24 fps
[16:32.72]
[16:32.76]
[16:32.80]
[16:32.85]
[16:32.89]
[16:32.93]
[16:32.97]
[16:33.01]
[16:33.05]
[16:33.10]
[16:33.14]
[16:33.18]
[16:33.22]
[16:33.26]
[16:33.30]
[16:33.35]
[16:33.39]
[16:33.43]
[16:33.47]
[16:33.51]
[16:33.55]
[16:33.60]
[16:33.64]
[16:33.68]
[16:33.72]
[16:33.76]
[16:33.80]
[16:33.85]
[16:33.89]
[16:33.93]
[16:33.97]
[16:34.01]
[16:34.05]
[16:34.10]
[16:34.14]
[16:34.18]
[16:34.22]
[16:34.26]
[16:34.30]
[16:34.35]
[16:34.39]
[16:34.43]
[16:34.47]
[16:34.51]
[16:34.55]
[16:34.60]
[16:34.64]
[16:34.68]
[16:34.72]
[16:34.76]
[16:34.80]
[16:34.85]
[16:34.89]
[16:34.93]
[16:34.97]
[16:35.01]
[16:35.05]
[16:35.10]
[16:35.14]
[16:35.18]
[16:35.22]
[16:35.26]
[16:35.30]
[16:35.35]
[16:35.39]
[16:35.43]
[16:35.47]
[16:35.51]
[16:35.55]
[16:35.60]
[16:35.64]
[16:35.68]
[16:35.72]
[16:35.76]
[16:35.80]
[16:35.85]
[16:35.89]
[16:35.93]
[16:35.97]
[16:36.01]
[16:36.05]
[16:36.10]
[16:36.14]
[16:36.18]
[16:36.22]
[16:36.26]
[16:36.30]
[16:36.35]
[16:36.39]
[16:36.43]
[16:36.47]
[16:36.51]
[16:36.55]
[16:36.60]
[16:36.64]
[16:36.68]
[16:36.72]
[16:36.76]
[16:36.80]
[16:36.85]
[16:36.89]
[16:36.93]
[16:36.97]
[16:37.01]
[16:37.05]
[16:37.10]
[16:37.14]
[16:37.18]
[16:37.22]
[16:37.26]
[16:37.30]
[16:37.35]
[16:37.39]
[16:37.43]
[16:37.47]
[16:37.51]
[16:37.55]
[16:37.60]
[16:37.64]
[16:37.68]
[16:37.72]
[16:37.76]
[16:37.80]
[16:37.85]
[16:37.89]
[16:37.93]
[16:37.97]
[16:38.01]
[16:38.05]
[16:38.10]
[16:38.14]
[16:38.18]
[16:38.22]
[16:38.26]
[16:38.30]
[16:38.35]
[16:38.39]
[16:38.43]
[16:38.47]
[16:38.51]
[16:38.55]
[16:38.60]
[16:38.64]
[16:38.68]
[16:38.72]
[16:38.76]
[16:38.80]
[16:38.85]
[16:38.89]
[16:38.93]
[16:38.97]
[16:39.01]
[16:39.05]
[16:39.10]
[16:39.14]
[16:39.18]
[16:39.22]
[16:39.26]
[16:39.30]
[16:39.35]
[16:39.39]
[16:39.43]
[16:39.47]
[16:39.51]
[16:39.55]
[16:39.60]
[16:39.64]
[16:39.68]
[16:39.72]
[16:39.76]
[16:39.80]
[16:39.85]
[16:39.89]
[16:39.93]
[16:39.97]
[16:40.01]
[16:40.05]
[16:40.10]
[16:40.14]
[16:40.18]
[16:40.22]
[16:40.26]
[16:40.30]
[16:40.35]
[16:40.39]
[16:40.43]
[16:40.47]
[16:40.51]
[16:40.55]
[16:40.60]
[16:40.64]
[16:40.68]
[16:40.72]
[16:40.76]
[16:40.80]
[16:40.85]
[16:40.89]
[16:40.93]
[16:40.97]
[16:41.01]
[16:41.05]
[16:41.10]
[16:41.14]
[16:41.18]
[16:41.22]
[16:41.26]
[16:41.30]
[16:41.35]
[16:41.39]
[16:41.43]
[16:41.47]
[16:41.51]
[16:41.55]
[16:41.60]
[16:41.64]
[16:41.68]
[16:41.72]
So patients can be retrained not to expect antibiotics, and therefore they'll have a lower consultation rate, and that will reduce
● ● ●
**What the task asks**. Print all of the entries exactly, leaving nothing out.

**Answer box**.
24 fps
[16:32.72]
[16:32.76]
[16:32.80]
[16:32.85]
[16:32.89]
[16:32.93]
[16:32.97]
[16:33.01]
[16:33.05]
[16:33.10]
[16:33.14]
[16:33.18]
[16:33.22]
[16:33.26]
[16:33.30]
[16:33.35]
[16:33.39]
[16:33.43]
[16:33.47]
[16:33.51]
[16:33.55]
[16:33.60]
[16:33.64]
[16:33.68]
[16:33.72]
[16:33.76]
[16:33.80]
[16:33.85]
[16:33.89]
[16:33.93]
[16:33.97]
[16:34.01]
[16:34.05]
[16:34.10]
[16:34.14]
[16:34.18]
[16:34.22]
[16:34.26]
[16:34.30]
[16:34.35]
[16:34.39]
[16:34.43]
[16:34.47]
[16:34.51]
[16:34.55]
[16:34.60]
[16:34.64]
[16:34.68]
[16:34.72]
[16:34.76]
[16:34.80]
[16:34.85]
[16:34.89]
[16:34.93]
[16:34.97]
[16:35.01]
[16:35.05]
[16:35.10]
[16:35.14]
[16:35.18]
[16:35.22]
[16:35.26]
[16:35.30]
[16:35.35]
[16:35.39]
[16:35.43]
[16:35.47]
[16:35.51]
[16:35.55]
[16:35.60]
[16:35.64]
[16:35.68]
[16:35.72]
[16:35.76]
[16:35.80]
[16:35.85]
[16:35.89]
[16:35.93]
[16:35.97]
[16:36.01]
[16:36.05]
[16:36.10]
[16:36.14]
[16:36.18]
[16:36.22]
[16:36.26]
[16:36.30]
[16:36.35]
[16:36.39]
[16:36.43]
[16:36.47]
[16:36.51]
[16:36.55]
[16:36.60]
[16:36.64]
[16:36.68]
[16:36.72]
[16:36.76]
[16:36.80]
[16:36.85]
[16:36.89]
[16:36.93]
[16:36.97]
[16:37.01]
[16:37.05]
[16:37.10]
[16:37.14]
[16:37.18]
[16:37.22]
[16:37.26]
[16:37.30]
[16:37.35]
[16:37.39]
[16:37.43]
[16:37.47]
[16:37.51]
[16:37.55]
[16:37.60]
[16:37.64]
[16:37.68]
[16:37.72]
[16:37.76]
[16:37.80]
[16:37.85]
[16:37.89]
[16:37.93]
[16:37.97]
[16:38.01]
[16:38.05]
[16:38.10]
[16:38.14]
[16:38.18]
[16:38.22]
[16:38.26]
[16:38.30]
[16:38.35]
[16:38.39]
[16:38.43]
[16:38.47]
[16:38.51]
[16:38.55]
[16:38.60]
[16:38.64]
[16:38.68]
[16:38.72]
[16:38.76]
[16:38.80]
[16:38.85]
[16:38.89]
[16:38.93]
[16:38.97]
[16:39.01]
[16:39.05]
[16:39.10]
[16:39.14]
[16:39.18]
[16:39.22]
[16:39.26]
[16:39.30]
[16:39.35]
[16:39.39]
[16:39.43]
[16:39.47]
[16:39.51]
[16:39.55]
[16:39.60]
[16:39.64]
[16:39.68]
[16:39.72]
[16:39.76]
[16:39.80]
[16:39.85]
[16:39.89]
[16:39.93]
[16:39.97]
[16:40.01]
[16:40.05]
[16:40.10]
[16:40.14]
[16:40.18]
[16:40.22]
[16:40.26]
[16:40.30]
[16:40.35]
[16:40.39]
[16:40.43]
[16:40.47]
[16:40.51]
[16:40.55]
[16:40.60]
[16:40.64]
[16:40.68]
[16:40.72]
[16:40.76]
[16:40.80]
[16:40.85]
[16:40.89]
[16:40.93]
[16:40.97]
[16:41.01]
[16:41.05]
[16:41.10]
[16:41.14]
[16:41.18]
[16:41.22]
[16:41.26]
[16:41.30]
[16:41.35]
[16:41.39]
[16:41.43]
[16:41.47]
[16:41.51]
[16:41.55]
[16:41.60]
[16:41.64]
[16:41.68]
[16:41.72]
So patients can be retrained not to expect antibiotics, and therefore they'll have a lower consultation rate, and that will reduce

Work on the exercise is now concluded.